The issue of reforming the RCMP has become a topic of conversation for many recently.

After the Civilian Review Complaints Commission (CRCC) released their report which found the RCMP discriminated against the family of Colten Boushie during their investigation, the Assembly of First Nations (AFN) and Federation of Sovereign Indigenous Nations (FSIN) called for the force to be put under civilian oversight. The Prince Albert Grand Council (PAGC) has also spoken up in support of civilian oversight.

Jane Gerster an independent reporter and author of the upcoming book about the RCMP, For the Good of the Force explained reforming the national police force is hardly a new idea.

“The federal government has paid tons of money over the course of the last two decades getting experts to build road maps for reform,” she said.

Gerster added it is possible for the force to be reformed and that all these previous reports provide good ways to do it. She said while reform and change is possible, there is much debate among observers about how best to go about it.

The Toronto based author and reporter said with the RCMP’s history, specifically it being created to force Indigenous peoples off the land to make way for settlers, leads some to argue it cannot be changed.
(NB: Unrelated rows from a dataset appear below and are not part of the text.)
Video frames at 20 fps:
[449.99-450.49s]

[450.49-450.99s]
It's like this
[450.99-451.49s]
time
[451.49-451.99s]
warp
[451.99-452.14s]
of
While others have a different take.

“Some people will say, it should be taken apart as an act of reconciliation and then some people will say, it’s just too big and unwieldy to manage and it should be chopped up,” said Gerster.

The independent reports which have been done as a result of previous RCMP scandals have consistently called for the national police force to be put under some form of civilian oversight.
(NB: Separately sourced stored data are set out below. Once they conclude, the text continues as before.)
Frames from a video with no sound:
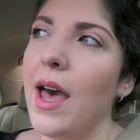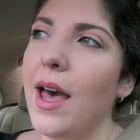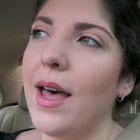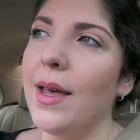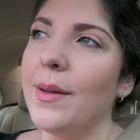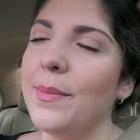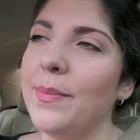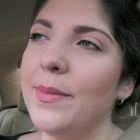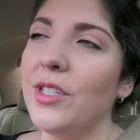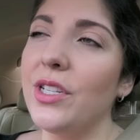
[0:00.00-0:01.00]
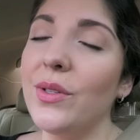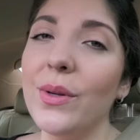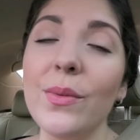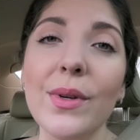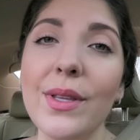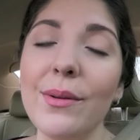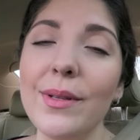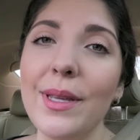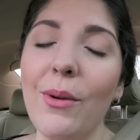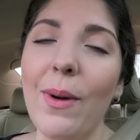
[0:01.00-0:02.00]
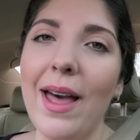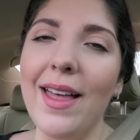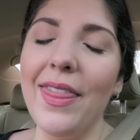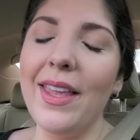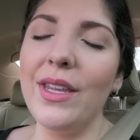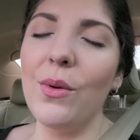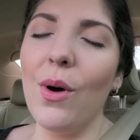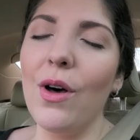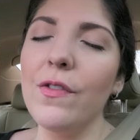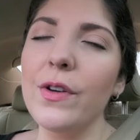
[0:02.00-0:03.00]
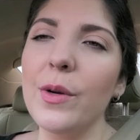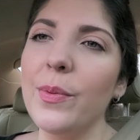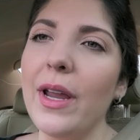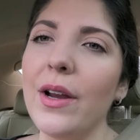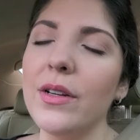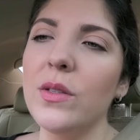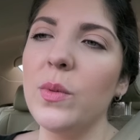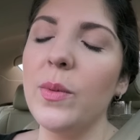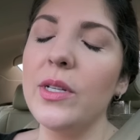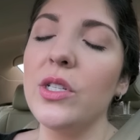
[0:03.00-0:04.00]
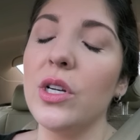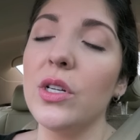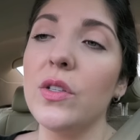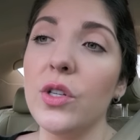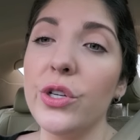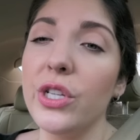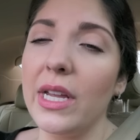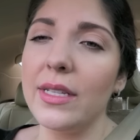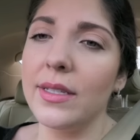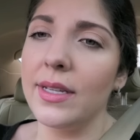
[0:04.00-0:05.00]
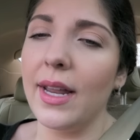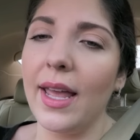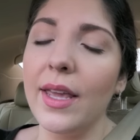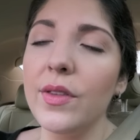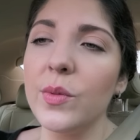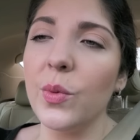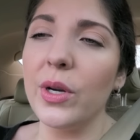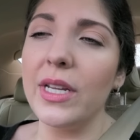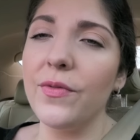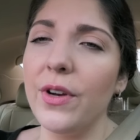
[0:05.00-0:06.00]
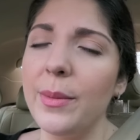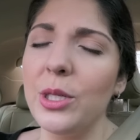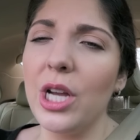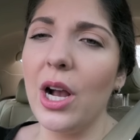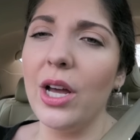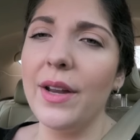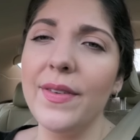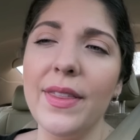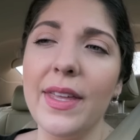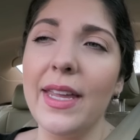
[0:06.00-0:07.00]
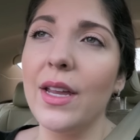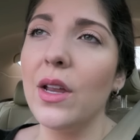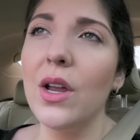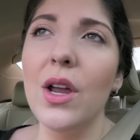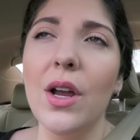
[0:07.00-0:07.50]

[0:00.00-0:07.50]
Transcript: Um, she's doing really, really well. Thank you all for your prayers. We went to her surgeon today, this morning, for him to check on everything.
“That’s the recommendation that has come up over and over again,” she said.

Gerster added recent independent reports have found the RCMP’s attempts to reform itself have sometimes made the situation worse.

Currently the Civilian Complaints Review Commission (CRCC) can look at and review the actions of the RCMP. However, Gerster explained before the CRCC can get involved in a case, a complaint has to be filed with the RCMP, which will then investigate the complaint themselves.

If the person who makes the complaint has an issue with how the internal investigation is handled the complaint can then be referred to the CRCC. Gerster said the commission can then investigate and make recommendations.

“It still can make recommendations, but those aren’t mandatory, so the RCMP doesn’t have to listen to them,” she said.

Gerster said the RCMP’s response to the Boushie report shows how this works in part as the force has said there are some findings they agree with and others which they don’t.

Despite a number of scandals which have led to independent reports recommending change be made, the RCMP has for the most part been successful at resisting reform and specifically civilian oversight.

Gerster said there are a range of opinions about how the force has been able to successfully resist civilian oversight for so long. She explained many in the past have viewed the national police force as being an important national symbol, similar to the sport of hockey, This has hampered attempts to make any form of change after past scandals and also caused push back when there are calls to modernize.

“When you actually try to change things about the RCMP, you get push back from Canada,” she said.

For the Good of the Force is set to be released in October 2022.